Flexible manufacturing systems (FMS) are crucial for modern manufacturing to enhance productivity involved with high product proliferation. As one of the critical components of the FMS, the flexible material handling system (MHS) plays a strategic role in the implementation of the FMS. According to Tompkins et al. (2002), about 20–50% of the total production cost is spent on material handling. This makes the subject of material handling increasingly important. In addition, all the complexity of manufacturing are passed on to the MHS. Therefore, the flexible MHS has been vital for improving the FMS to fulfill the requirements of high product proliferation (Zhao et al., 2011).

Automated manufacturing systems (AMS), which are equipped with several CNC machines and AGV-based material handling system are designed and implemented to gain the automation and efficiency of production. To make use of all features of AMS, the planning in the AMS decision making process is critical because the planning decision has influence on the subsequent decision processes such as scheduling, dispatching, etc.
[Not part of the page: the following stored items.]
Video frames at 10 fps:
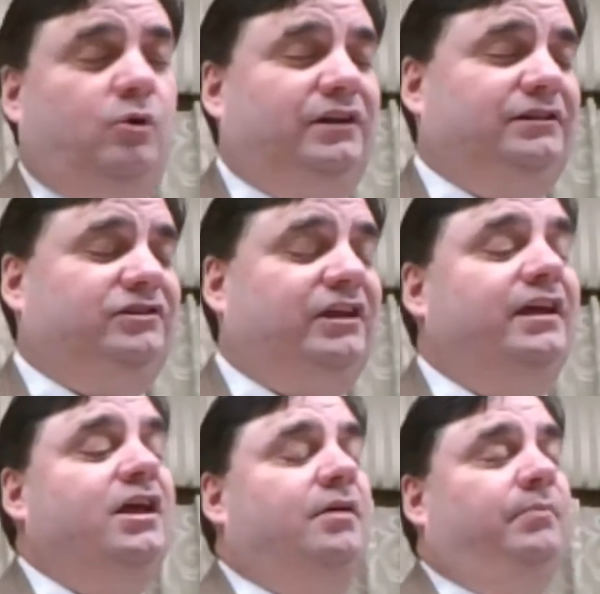what to
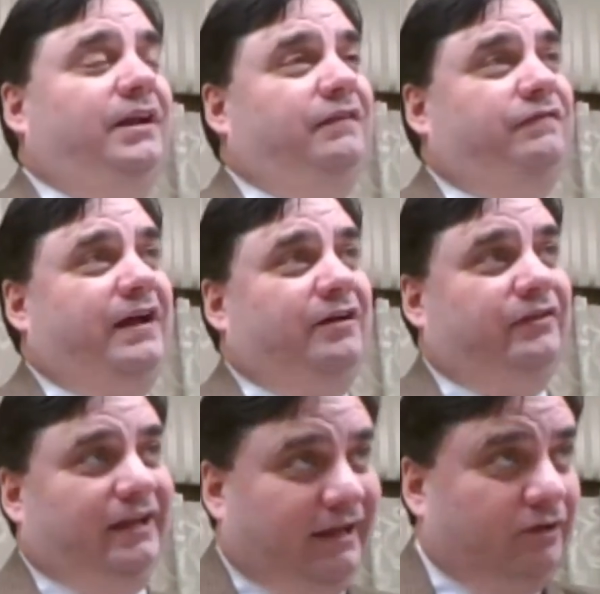say, but he
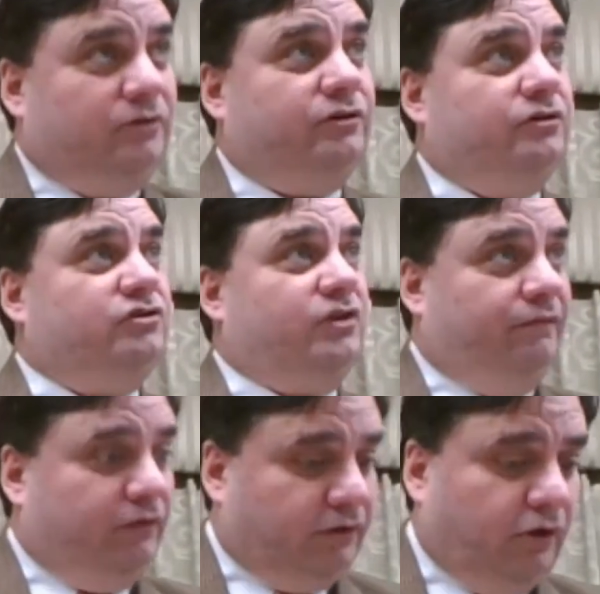found the elders
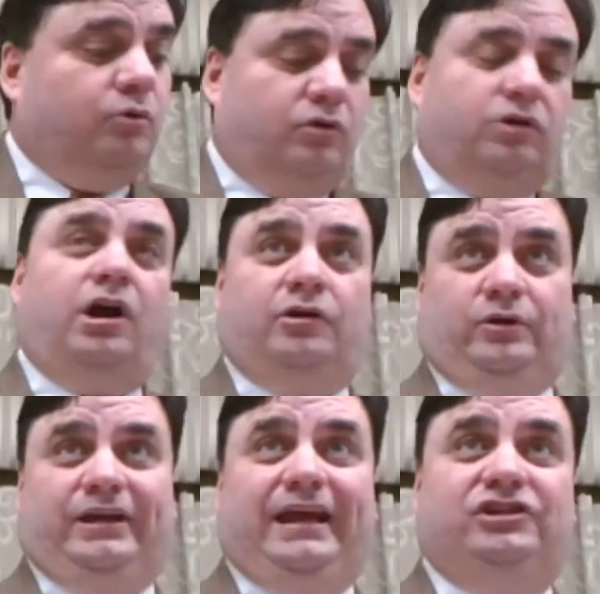of the local
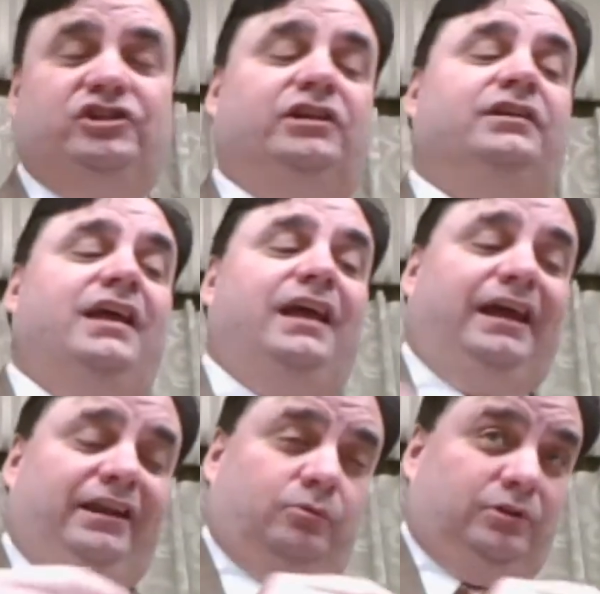congregation,
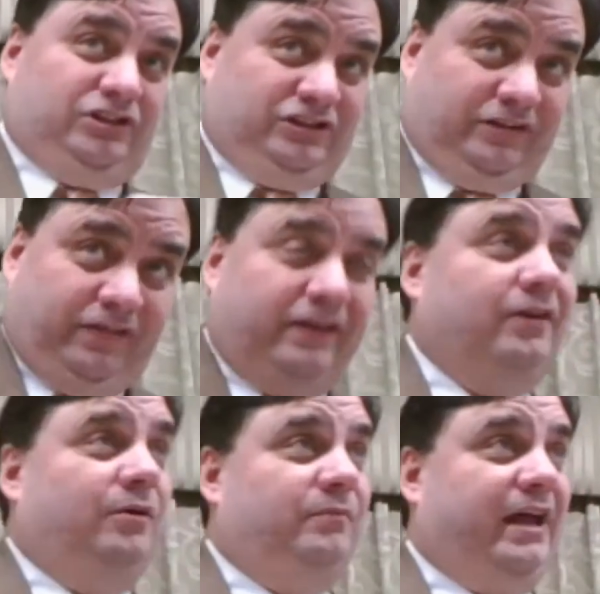and it was to
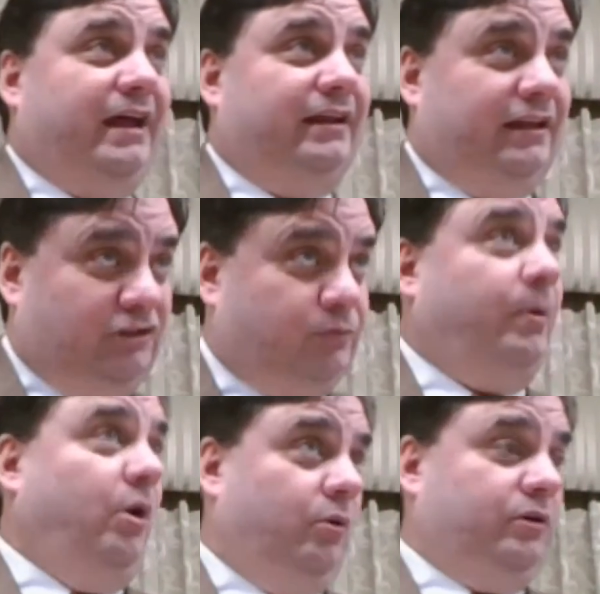them that he
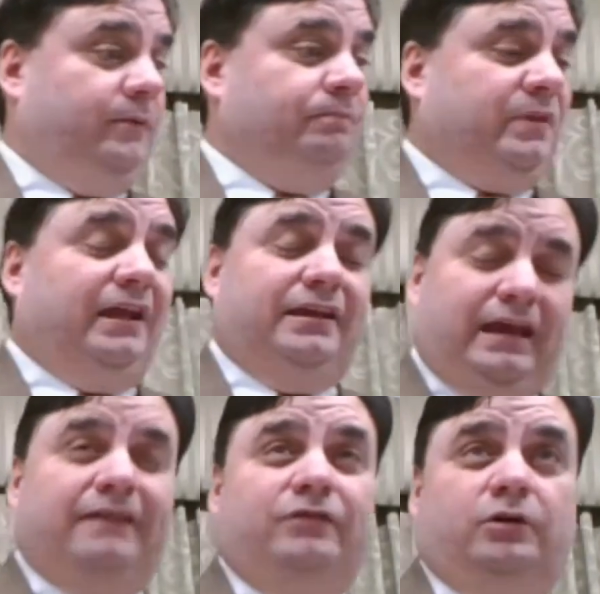spoke and
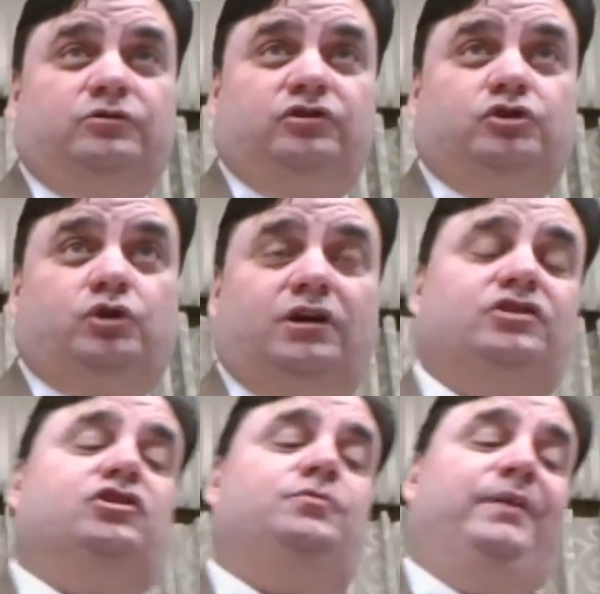gave those
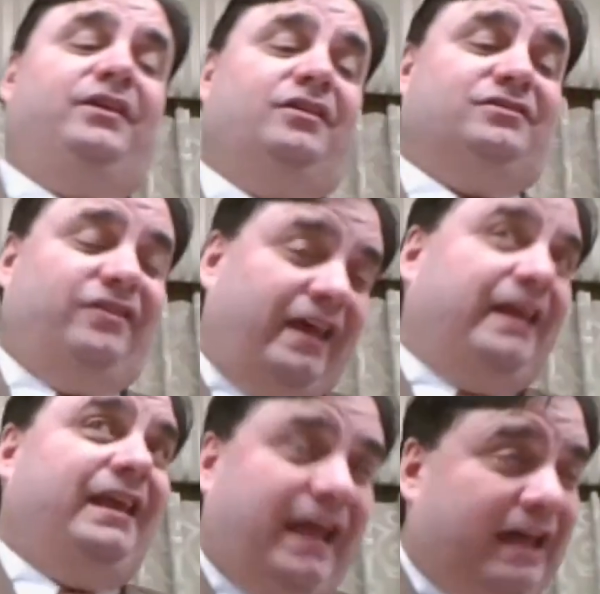instructions because
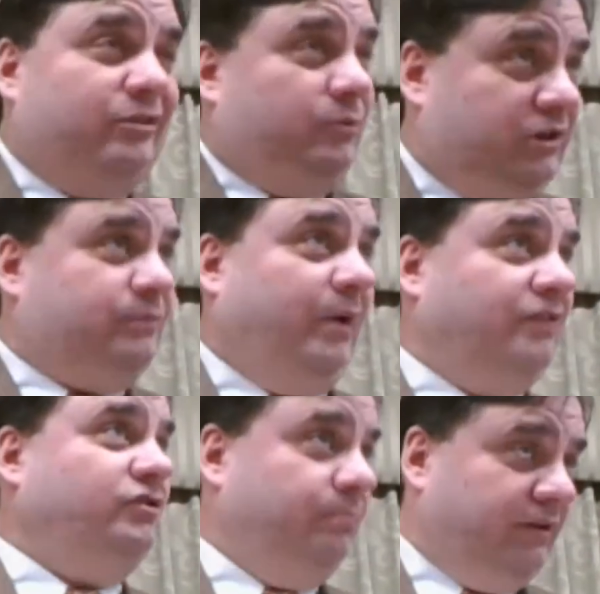they had the
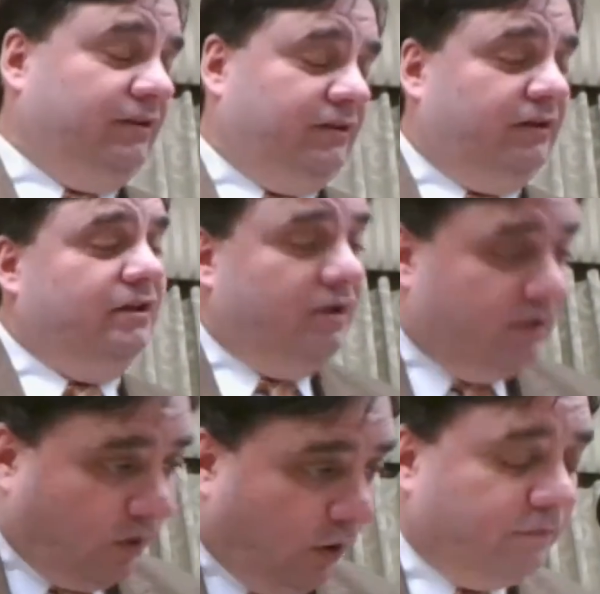responsibility
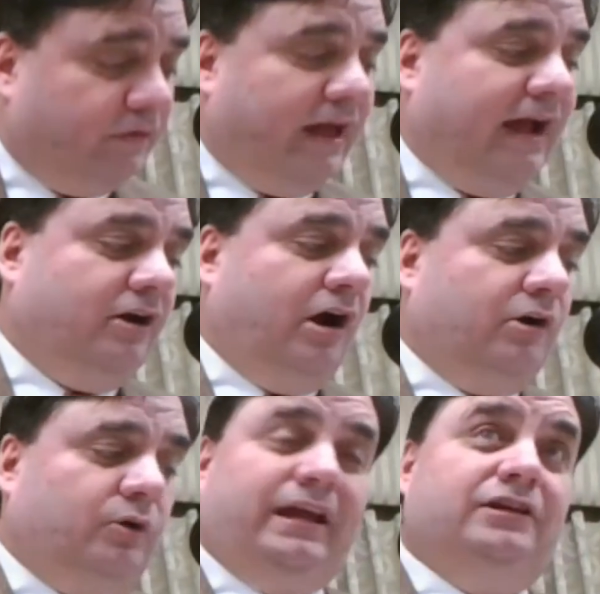over that
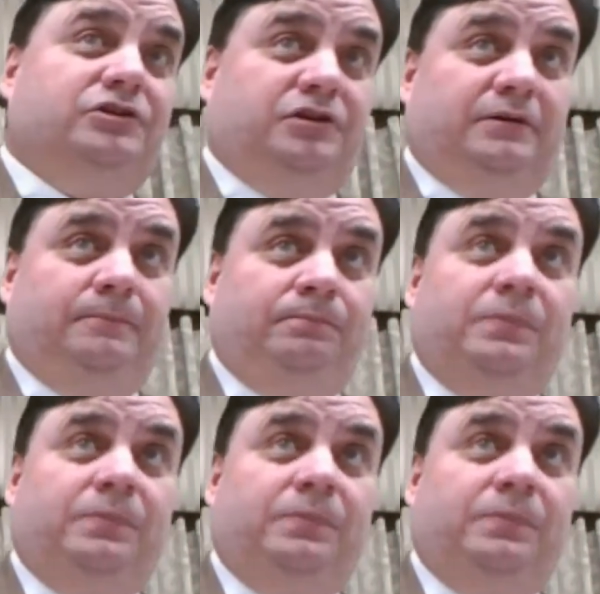congregation.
The planning in automated manufacturing systems can be characterized as being online and short-term nature to respond to frequently changing production order. Given a production order, manufacturing planning function is responsible to establish a plan by decomposing the production task into a set of subtasks. An analysis of AMS dealing with changing demand can be found in (Terkaj et al., 2009). An extensive review of the loading problem for an FMS can be found in (Grieco et al., 2001). An early stochastic programming approach to address the short-term production planning for an FMS can be found in (Terkaj & Tolio, 2006).